> [Action item]
Print the entries exactly as they appear, and omit any images.

> [Dataset content]
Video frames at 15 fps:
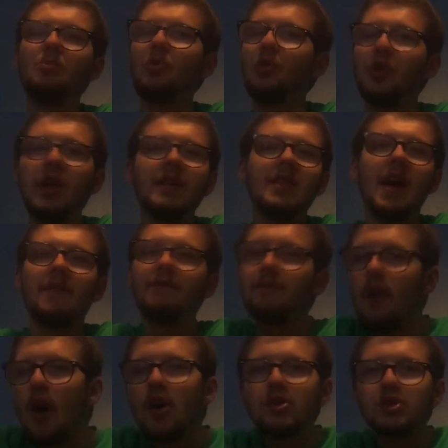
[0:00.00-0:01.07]
thing that
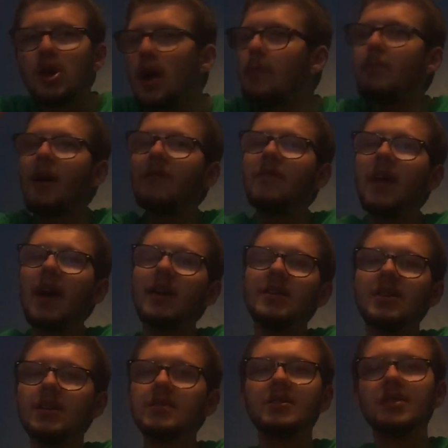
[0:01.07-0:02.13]
follows you above there.
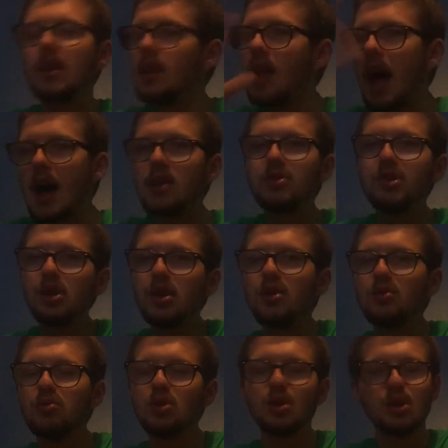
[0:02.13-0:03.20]
This allows
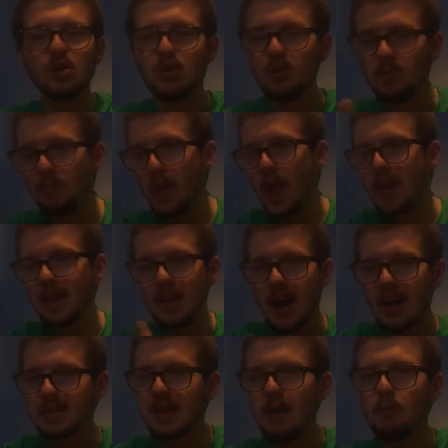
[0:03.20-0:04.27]

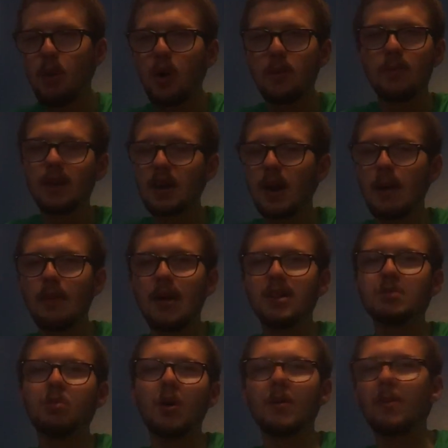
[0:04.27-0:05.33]
that Pokemon to come out
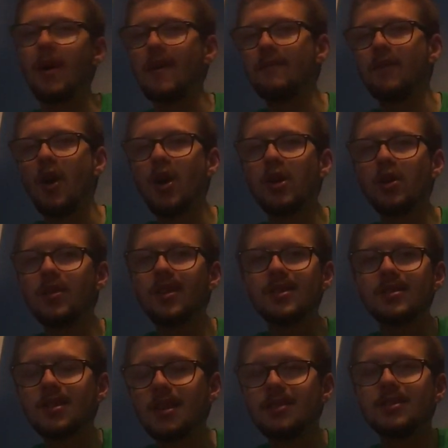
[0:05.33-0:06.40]
as Pokemon and follow
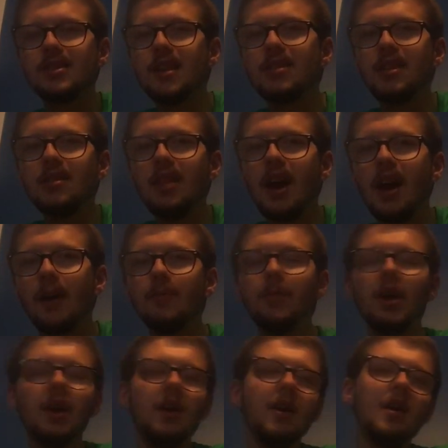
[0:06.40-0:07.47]
you. There's nothing there.
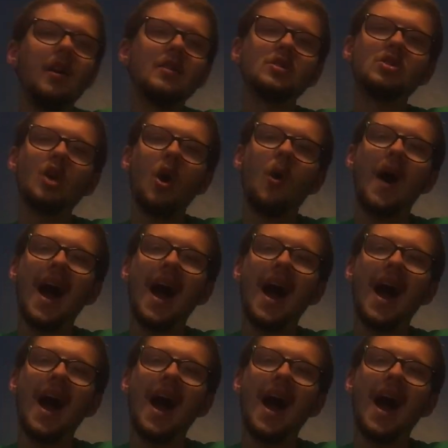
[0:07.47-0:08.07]
So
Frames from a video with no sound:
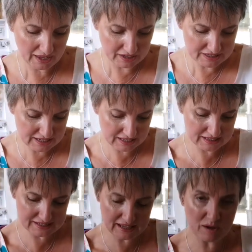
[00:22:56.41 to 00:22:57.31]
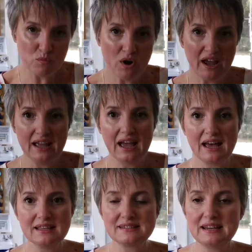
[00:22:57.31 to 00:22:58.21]
And I did it in the same way
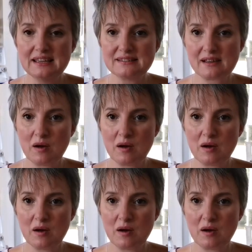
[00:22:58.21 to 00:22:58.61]
as Lisa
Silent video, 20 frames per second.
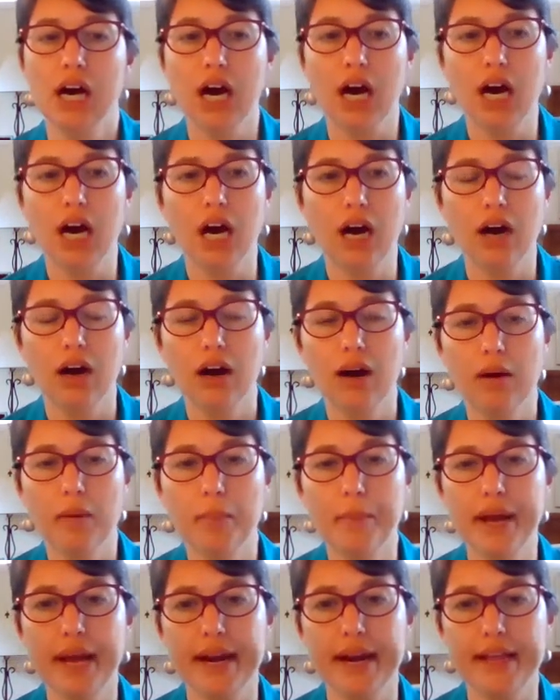
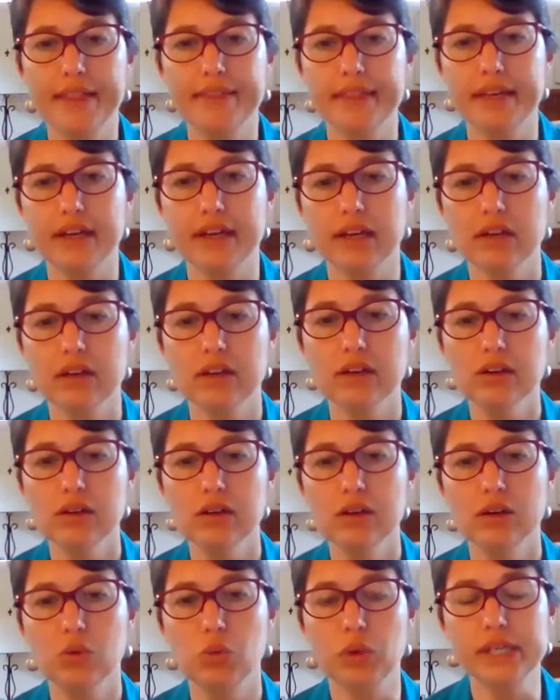And I think
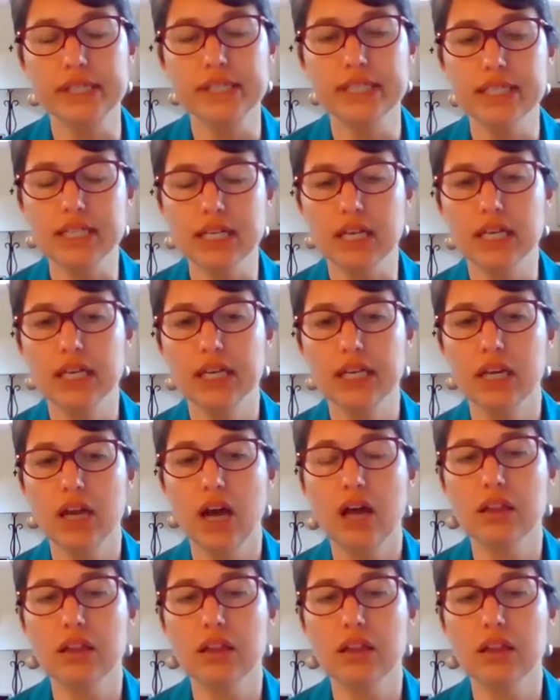we see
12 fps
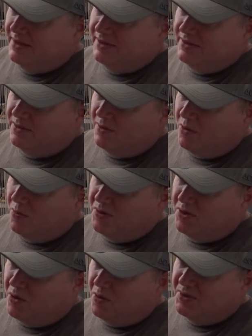this is an
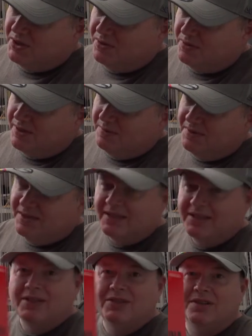Orbital
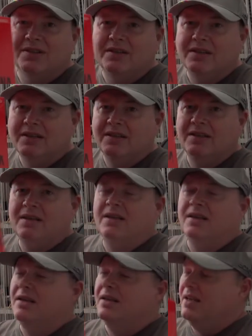Limited Edition,
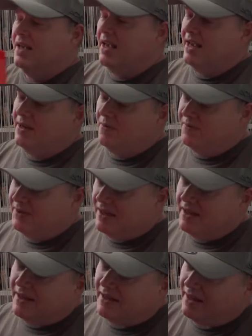and
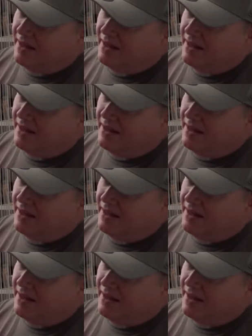obviously it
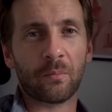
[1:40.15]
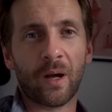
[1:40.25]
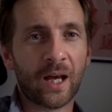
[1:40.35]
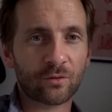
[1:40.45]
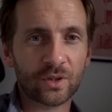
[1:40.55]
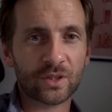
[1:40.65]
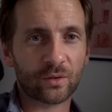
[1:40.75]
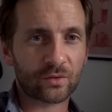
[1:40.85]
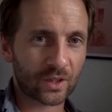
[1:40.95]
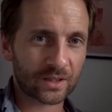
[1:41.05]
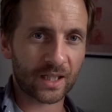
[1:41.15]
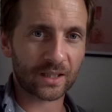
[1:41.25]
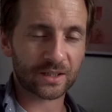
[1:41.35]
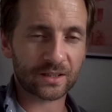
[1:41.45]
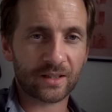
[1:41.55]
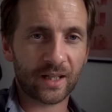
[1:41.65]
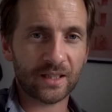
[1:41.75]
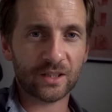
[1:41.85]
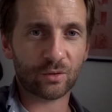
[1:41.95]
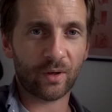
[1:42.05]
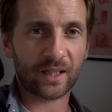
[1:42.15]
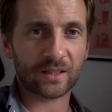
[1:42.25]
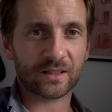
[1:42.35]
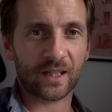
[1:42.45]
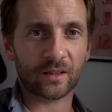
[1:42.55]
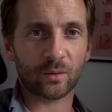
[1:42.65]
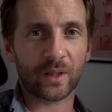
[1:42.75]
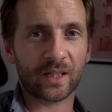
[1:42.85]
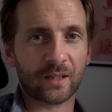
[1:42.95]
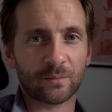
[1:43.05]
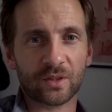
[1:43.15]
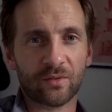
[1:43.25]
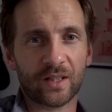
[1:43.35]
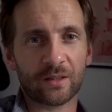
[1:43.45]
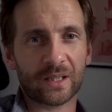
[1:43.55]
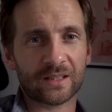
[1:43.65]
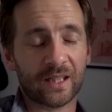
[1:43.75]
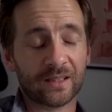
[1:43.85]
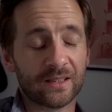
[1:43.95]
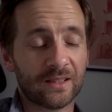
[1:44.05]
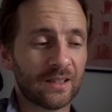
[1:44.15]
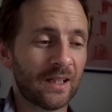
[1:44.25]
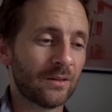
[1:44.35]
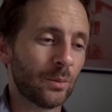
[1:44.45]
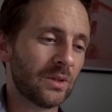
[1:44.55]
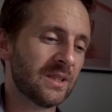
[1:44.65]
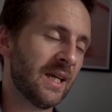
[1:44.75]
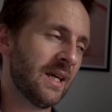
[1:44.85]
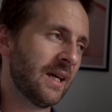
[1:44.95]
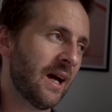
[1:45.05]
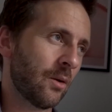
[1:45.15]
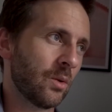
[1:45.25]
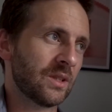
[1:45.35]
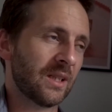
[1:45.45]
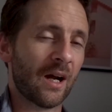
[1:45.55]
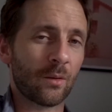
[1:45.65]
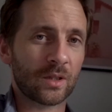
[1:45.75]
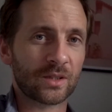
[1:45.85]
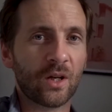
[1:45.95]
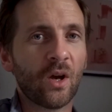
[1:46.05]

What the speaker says: hundreds of transactions that I need to reconcile when it comes to filing my taxes, and it will take hours and hours.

> [Result of the task]
Video frames at 15 fps:
[0:00.00-0:01.07]
thing that
[0:01.07-0:02.13]
follows you above there.
[0:02.13-0:03.20]
This allows
[0:03.20-0:04.27]

[0:04.27-0:05.33]
that Pokemon to come out
[0:05.33-0:06.40]
as Pokemon and follow
[0:06.40-0:07.47]
you. There's nothing there.
[0:07.47-0:08.07]
So
Frames from a video with no sound:
[00:22:56.41 to 00:22:57.31]
[00:22:57.31 to 00:22:58.21]
And I did it in the same way
[00:22:58.21 to 00:22:58.61]
as Lisa
Silent video, 20 frames per second.
And I think
we see
12 fps
this is an
Orbital
Limited Edition,
and
obviously it
[1:40.15]
[1:40.25]
[1:40.35]
[1:40.45]
[1:40.55]
[1:40.65]
[1:40.75]
[1:40.85]
[1:40.95]
[1:41.05]
[1:41.15]
[1:41.25]
[1:41.35]
[1:41.45]
[1:41.55]
[1:41.65]
[1:41.75]
[1:41.85]
[1:41.95]
[1:42.05]
[1:42.15]
[1:42.25]
[1:42.35]
[1:42.45]
[1:42.55]
[1:42.65]
[1:42.75]
[1:42.85]
[1:42.95]
[1:43.05]
[1:43.15]
[1:43.25]
[1:43.35]
[1:43.45]
[1:43.55]
[1:43.65]
[1:43.75]
[1:43.85]
[1:43.95]
[1:44.05]
[1:44.15]
[1:44.25]
[1:44.35]
[1:44.45]
[1:44.55]
[1:44.65]
[1:44.75]
[1:44.85]
[1:44.95]
[1:45.05]
[1:45.15]
[1:45.25]
[1:45.35]
[1:45.45]
[1:45.55]
[1:45.65]
[1:45.75]
[1:45.85]
[1:45.95]
[1:46.05]

What the speaker says: hundreds of transactions that I need to reconcile when it comes to filing my taxes, and it will take hours and hours.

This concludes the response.